Op 21 september 2016 is in Leiden een muurschildering onthuld met daarop de tekst van Artikel 1 van de Universele Verklaring van de Rechten van de Mens. Tot twintig jaar geleden stond een vergelijkbare tekst op een muur van het Politiebureau aan de Langegracht. Het is goed dat de tekst weer zichtbaar is.
De Verklaring van de Rechten van de Mens werd na de Tweede Wereldoorlog, in 1948, door de Algemene Vergadering van de Verenigde Naties aangenomen om de basisrechten van de mens te omschrijven. De verklaring staat niet op zichzelf en is ook niet zomaar uit de lucht komen vallen. Zij staat in een traditie van andere documenten die bepalingen omtrent mensenrechten bevatten, zoals de Engelse Magna Charta (1215), ons eigen Acte van Verlatinghe uit 1581, de Amerikaanse Declaration of Independance van 1776, de Verklaring van de Rechten van de Mens en de Burger uit 1789, tijdens de Franse Revolutie en de Vier Vrijheden die de Amerikaanse president Franklin Delano Roosevelt in 1941 ontvouwde: ‘Vrijheid van meningsuiting’, ‘Vrijheid van godsdienst’, ‘Vrijwaring van gebrek’ en ‘Vrijwaring van Vrees’.
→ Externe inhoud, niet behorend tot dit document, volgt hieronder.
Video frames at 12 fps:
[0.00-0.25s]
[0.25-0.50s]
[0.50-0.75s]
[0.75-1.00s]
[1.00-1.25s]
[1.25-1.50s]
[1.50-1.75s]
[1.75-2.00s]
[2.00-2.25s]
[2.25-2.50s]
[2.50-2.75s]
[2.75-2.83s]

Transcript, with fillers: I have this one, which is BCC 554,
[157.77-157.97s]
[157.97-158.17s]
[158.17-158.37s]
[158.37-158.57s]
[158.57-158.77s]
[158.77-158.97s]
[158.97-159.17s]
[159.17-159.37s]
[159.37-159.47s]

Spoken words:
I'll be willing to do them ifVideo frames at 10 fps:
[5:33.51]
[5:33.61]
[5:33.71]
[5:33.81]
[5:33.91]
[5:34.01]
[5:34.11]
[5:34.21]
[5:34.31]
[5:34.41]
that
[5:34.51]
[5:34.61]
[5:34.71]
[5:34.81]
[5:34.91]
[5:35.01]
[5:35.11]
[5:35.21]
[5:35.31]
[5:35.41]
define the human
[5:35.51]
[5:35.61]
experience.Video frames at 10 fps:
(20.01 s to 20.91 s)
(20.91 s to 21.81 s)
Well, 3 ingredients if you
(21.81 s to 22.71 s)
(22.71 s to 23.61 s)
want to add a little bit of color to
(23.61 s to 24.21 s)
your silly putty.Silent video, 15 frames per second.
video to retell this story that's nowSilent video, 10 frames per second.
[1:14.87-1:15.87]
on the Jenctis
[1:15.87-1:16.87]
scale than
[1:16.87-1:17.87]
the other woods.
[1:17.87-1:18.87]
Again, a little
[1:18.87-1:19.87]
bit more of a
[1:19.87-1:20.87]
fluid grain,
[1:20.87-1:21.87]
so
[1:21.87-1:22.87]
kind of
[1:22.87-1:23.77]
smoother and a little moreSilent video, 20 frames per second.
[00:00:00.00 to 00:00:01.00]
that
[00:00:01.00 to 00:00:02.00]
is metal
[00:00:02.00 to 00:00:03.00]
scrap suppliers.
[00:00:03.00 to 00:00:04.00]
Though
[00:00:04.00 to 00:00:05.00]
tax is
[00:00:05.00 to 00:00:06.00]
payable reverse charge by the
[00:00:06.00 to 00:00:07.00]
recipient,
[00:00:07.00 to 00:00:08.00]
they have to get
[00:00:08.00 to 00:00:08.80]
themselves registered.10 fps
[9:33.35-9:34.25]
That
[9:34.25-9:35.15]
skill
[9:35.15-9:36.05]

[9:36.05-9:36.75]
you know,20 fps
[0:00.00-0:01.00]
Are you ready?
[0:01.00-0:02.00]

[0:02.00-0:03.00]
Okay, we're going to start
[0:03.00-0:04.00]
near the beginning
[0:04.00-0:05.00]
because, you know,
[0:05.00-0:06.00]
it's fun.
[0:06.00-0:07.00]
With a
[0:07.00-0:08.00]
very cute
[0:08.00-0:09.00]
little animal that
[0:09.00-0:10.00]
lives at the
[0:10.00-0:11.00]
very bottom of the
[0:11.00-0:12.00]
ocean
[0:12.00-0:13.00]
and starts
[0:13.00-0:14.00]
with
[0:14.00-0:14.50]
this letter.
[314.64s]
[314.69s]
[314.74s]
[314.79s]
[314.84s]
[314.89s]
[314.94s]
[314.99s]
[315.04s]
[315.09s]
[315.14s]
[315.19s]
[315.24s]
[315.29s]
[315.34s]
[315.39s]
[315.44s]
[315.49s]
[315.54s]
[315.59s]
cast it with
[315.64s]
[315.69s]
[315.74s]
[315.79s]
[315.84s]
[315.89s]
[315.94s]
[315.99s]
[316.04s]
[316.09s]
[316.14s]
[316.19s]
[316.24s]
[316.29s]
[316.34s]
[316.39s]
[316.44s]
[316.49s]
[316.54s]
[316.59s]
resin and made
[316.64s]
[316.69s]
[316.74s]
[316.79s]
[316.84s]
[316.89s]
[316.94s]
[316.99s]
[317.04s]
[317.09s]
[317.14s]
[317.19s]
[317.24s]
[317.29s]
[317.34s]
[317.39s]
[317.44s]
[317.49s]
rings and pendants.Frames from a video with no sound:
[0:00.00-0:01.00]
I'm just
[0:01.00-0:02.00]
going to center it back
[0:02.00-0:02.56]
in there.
Dat de Universele Verklaring in 1948 tot stand kwam is ook niet geheel toevallig. De ontzetting over de holocaust en alle verschrikkingen van de oorlog zorgden voor een breed draagvlak, al zorgden de actuele politieke belangen ervoor dat, hoewel aan de tekst vanuit een groot aantal verschillende geledingen was bijgedragen, het verdrag uiteindelijk toch met moeite door de Algemene Vergadering van de Verenigde Naties werd geloodst. De landen van het Oostblok, Saoedi-Arabië en Zuid-Afrika onthielden zich van stemming. Maar de Universele Verklaring kwam er zo toch en zij heeft nog niets aan actualiteit ingeboet, want nog dagelijks worden mensenrechten geschonden, op vele plaatsen, op velerlei manieren. Artikel 1 is eigenlijk het fundament van de verklaring, het is de gids voor de wijze waarop wij over de gehele wereld met elkaar zouden moeten omgaan en zet door zijn heldere taal gelijk de toon: alle mensen worden vrij en gelijk in waardigheid en rechten geboren. Zij zijn begiftigd met verstand en geweten, en behoren zich jegens elkander in een geest van broederschap te gedragen.